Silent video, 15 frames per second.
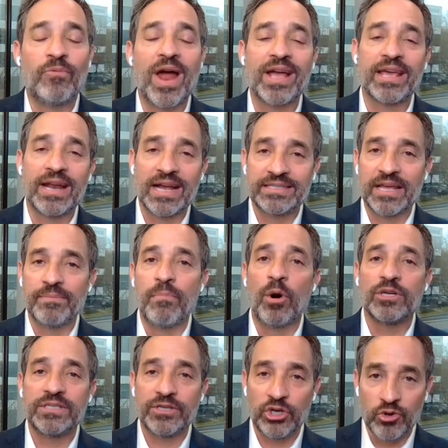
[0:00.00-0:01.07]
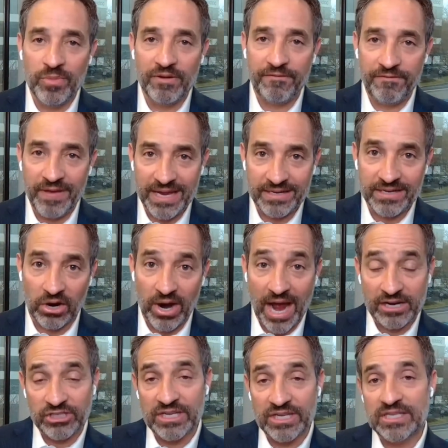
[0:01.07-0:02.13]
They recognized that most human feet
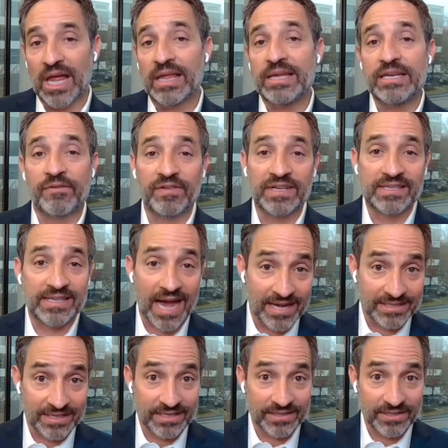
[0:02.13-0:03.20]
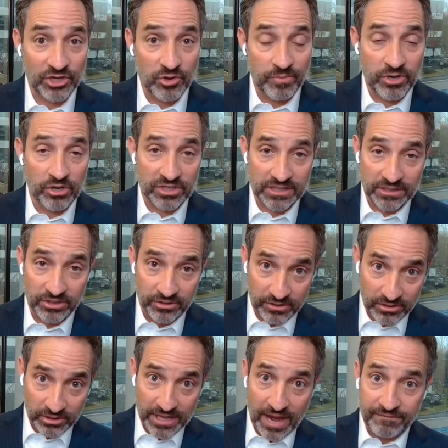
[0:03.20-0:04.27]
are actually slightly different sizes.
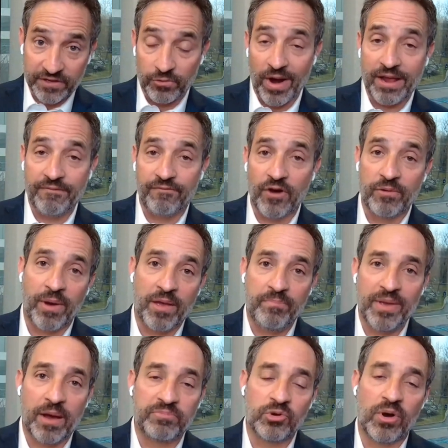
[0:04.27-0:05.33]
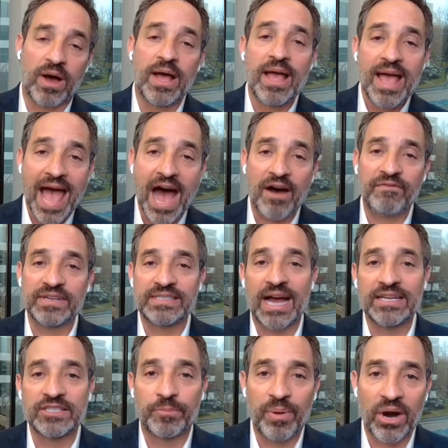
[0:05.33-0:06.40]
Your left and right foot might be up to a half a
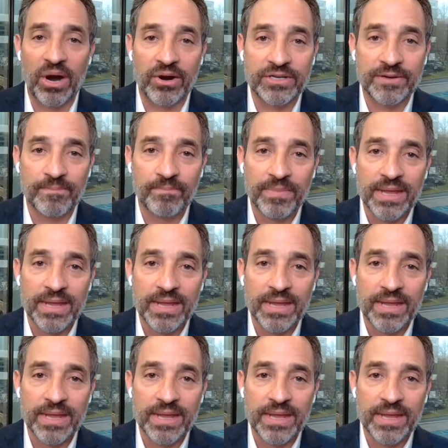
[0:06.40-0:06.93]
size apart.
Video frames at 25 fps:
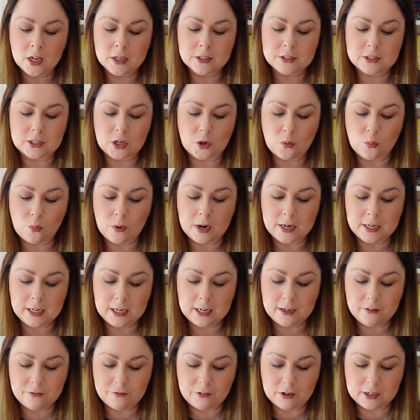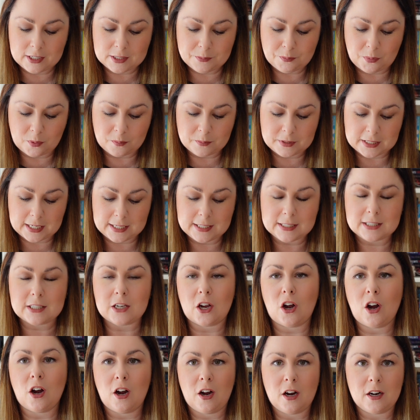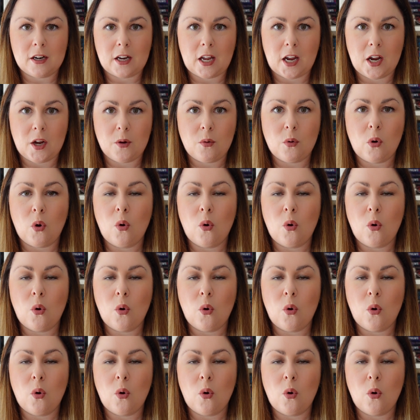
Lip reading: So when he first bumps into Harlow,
▬▬▬▬▬▬
# Work instruction:
Where the string "frames" shows up in the listing above, copy the line that holds it.

# Answer space:
Silent video, 15 frames per second.
Video frames at 25 fps:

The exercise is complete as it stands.